• [Task requirements] Could you repeat all of the entries exactly, leaving out any pictures?

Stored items
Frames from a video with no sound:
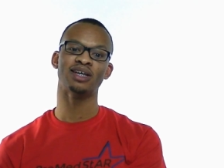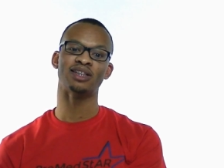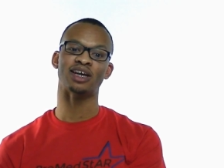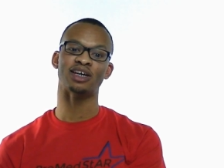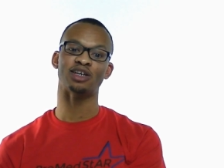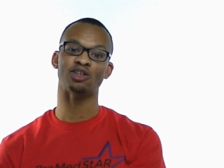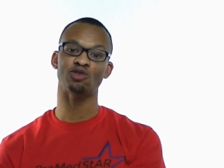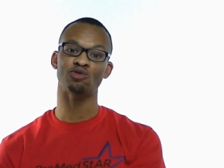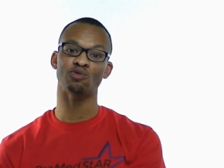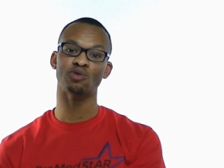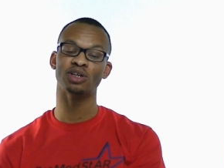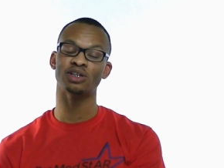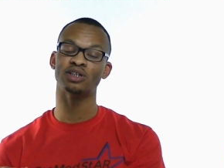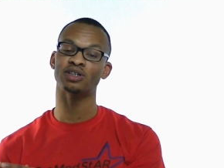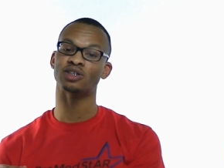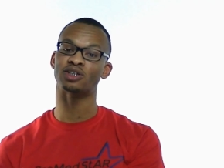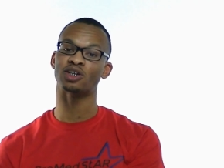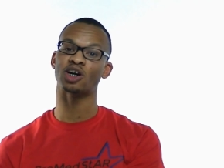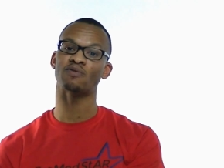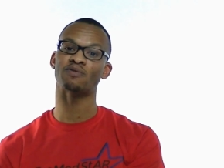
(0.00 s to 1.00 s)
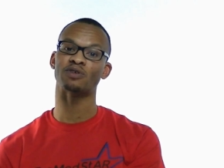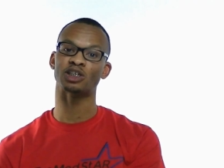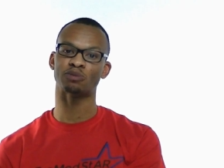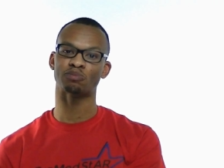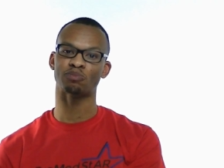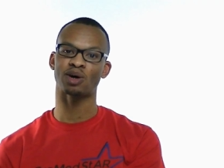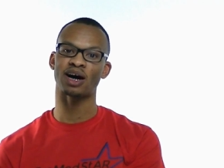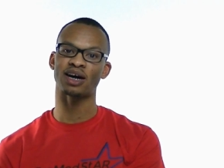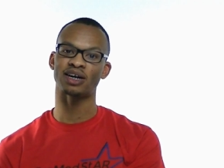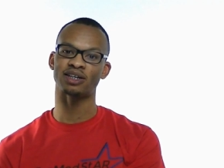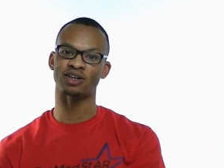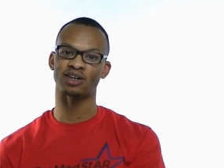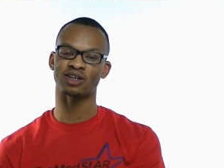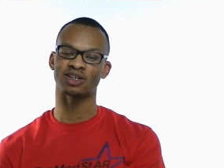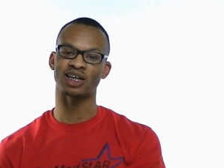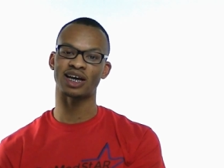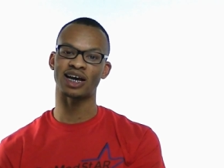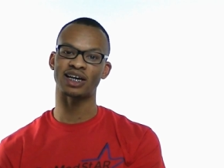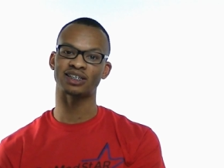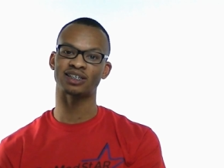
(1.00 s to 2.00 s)
that you really deserve a spot in their
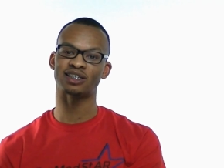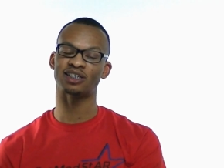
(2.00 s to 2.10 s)
class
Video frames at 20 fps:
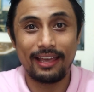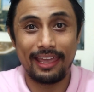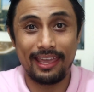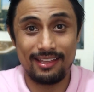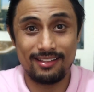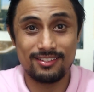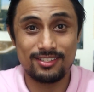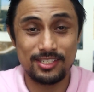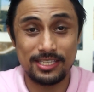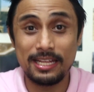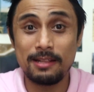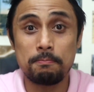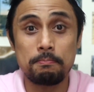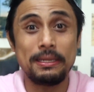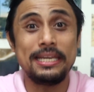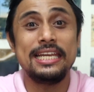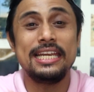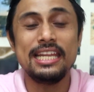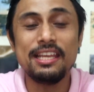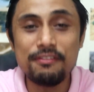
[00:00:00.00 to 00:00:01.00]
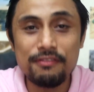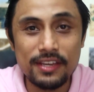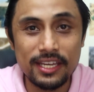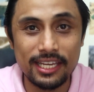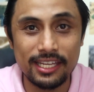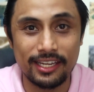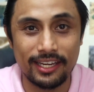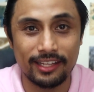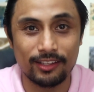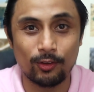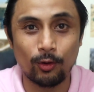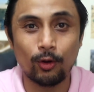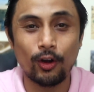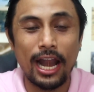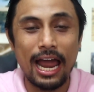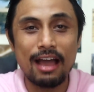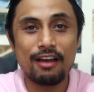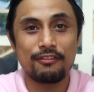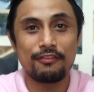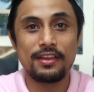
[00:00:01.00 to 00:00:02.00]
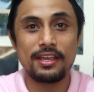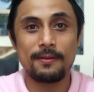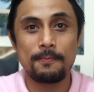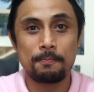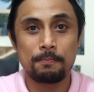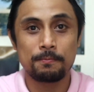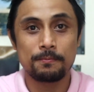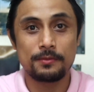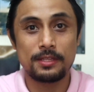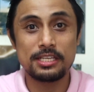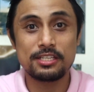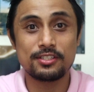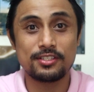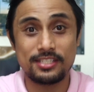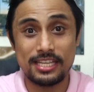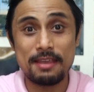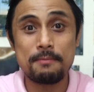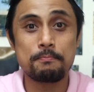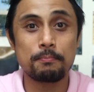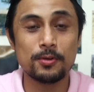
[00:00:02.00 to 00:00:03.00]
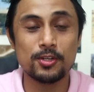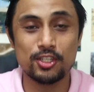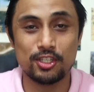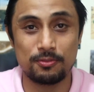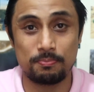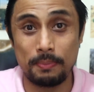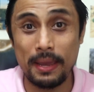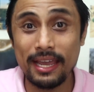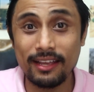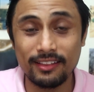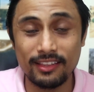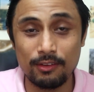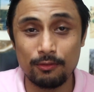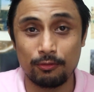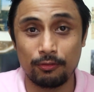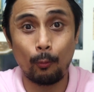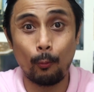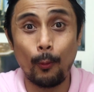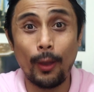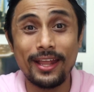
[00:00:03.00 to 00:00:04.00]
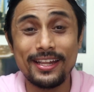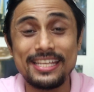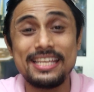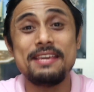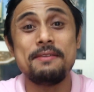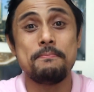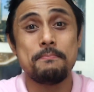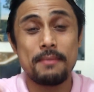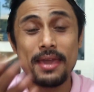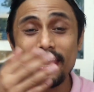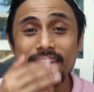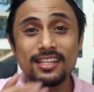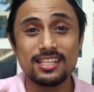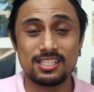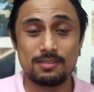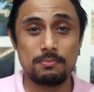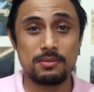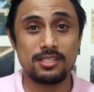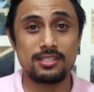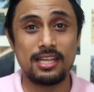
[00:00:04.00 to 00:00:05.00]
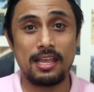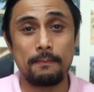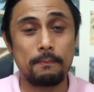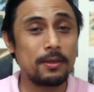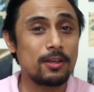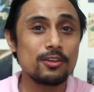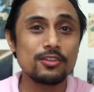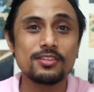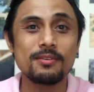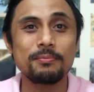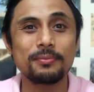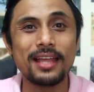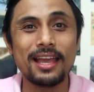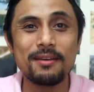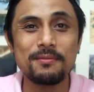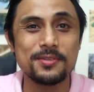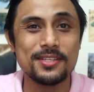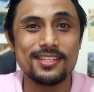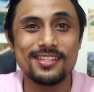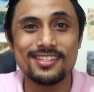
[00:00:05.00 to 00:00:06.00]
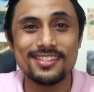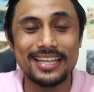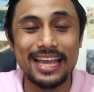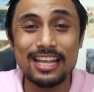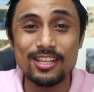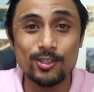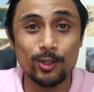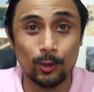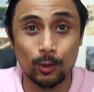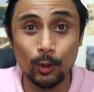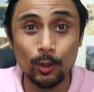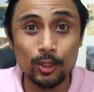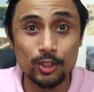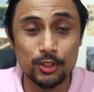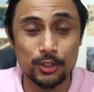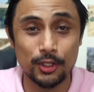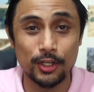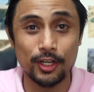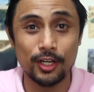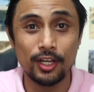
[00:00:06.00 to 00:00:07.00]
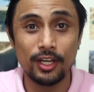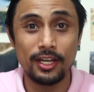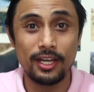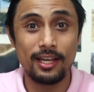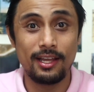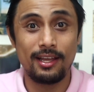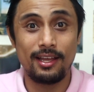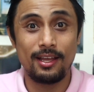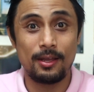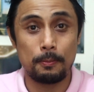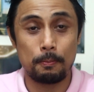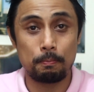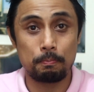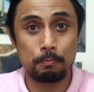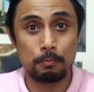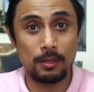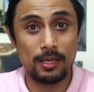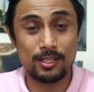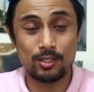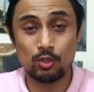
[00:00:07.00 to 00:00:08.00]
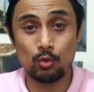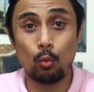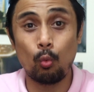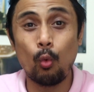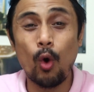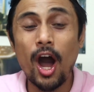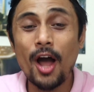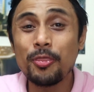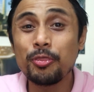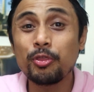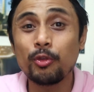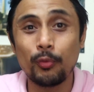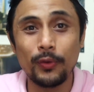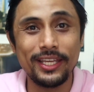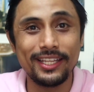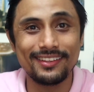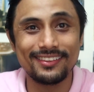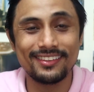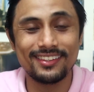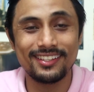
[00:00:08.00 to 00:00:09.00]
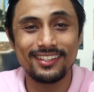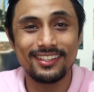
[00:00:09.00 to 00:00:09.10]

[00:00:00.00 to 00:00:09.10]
and still believing in it, or having this same perspective when he made this mistake. Because sometimes in this cancel culture, it's one tweet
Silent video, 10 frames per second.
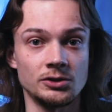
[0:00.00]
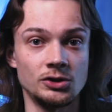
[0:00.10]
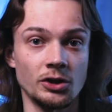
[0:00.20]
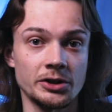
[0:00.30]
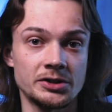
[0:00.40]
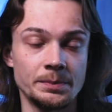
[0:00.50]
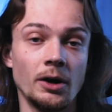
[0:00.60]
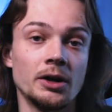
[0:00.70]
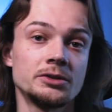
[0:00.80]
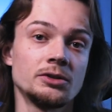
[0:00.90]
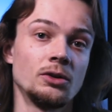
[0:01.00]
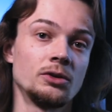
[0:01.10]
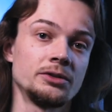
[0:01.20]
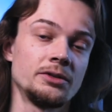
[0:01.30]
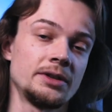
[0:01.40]
dark spot
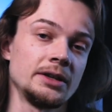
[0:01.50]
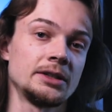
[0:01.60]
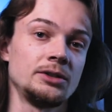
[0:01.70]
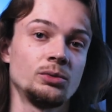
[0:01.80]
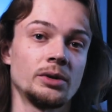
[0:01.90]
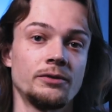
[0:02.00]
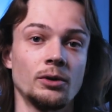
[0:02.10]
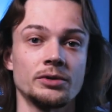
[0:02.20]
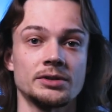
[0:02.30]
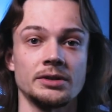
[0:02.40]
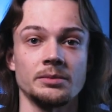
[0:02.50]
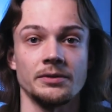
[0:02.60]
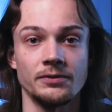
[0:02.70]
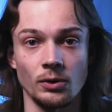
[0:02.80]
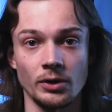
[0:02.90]
or the thing that you were focusing
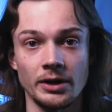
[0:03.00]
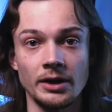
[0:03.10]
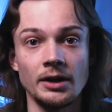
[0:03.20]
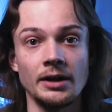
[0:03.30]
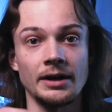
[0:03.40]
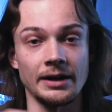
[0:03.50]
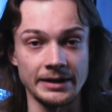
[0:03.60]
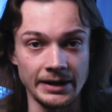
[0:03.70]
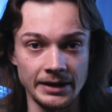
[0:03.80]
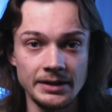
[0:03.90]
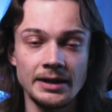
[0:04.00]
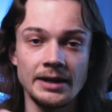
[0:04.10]
before again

• [Written answer]
Frames from a video with no sound:
(0.00 s to 1.00 s)
(1.00 s to 2.00 s)
that you really deserve a spot in their
(2.00 s to 2.10 s)
class
Video frames at 20 fps:
[00:00:00.00 to 00:00:01.00]
[00:00:01.00 to 00:00:02.00]
[00:00:02.00 to 00:00:03.00]
[00:00:03.00 to 00:00:04.00]
[00:00:04.00 to 00:00:05.00]
[00:00:05.00 to 00:00:06.00]
[00:00:06.00 to 00:00:07.00]
[00:00:07.00 to 00:00:08.00]
[00:00:08.00 to 00:00:09.00]
[00:00:09.00 to 00:00:09.10]

[00:00:00.00 to 00:00:09.10]
and still believing in it, or having this same perspective when he made this mistake. Because sometimes in this cancel culture, it's one tweet
Silent video, 10 frames per second.
[0:00.00]
[0:00.10]
[0:00.20]
[0:00.30]
[0:00.40]
[0:00.50]
[0:00.60]
[0:00.70]
[0:00.80]
[0:00.90]
[0:01.00]
[0:01.10]
[0:01.20]
[0:01.30]
[0:01.40]
dark spot
[0:01.50]
[0:01.60]
[0:01.70]
[0:01.80]
[0:01.90]
[0:02.00]
[0:02.10]
[0:02.20]
[0:02.30]
[0:02.40]
[0:02.50]
[0:02.60]
[0:02.70]
[0:02.80]
[0:02.90]
or the thing that you were focusing
[0:03.00]
[0:03.10]
[0:03.20]
[0:03.30]
[0:03.40]
[0:03.50]
[0:03.60]
[0:03.70]
[0:03.80]
[0:03.90]
[0:04.00]
[0:04.10]
before again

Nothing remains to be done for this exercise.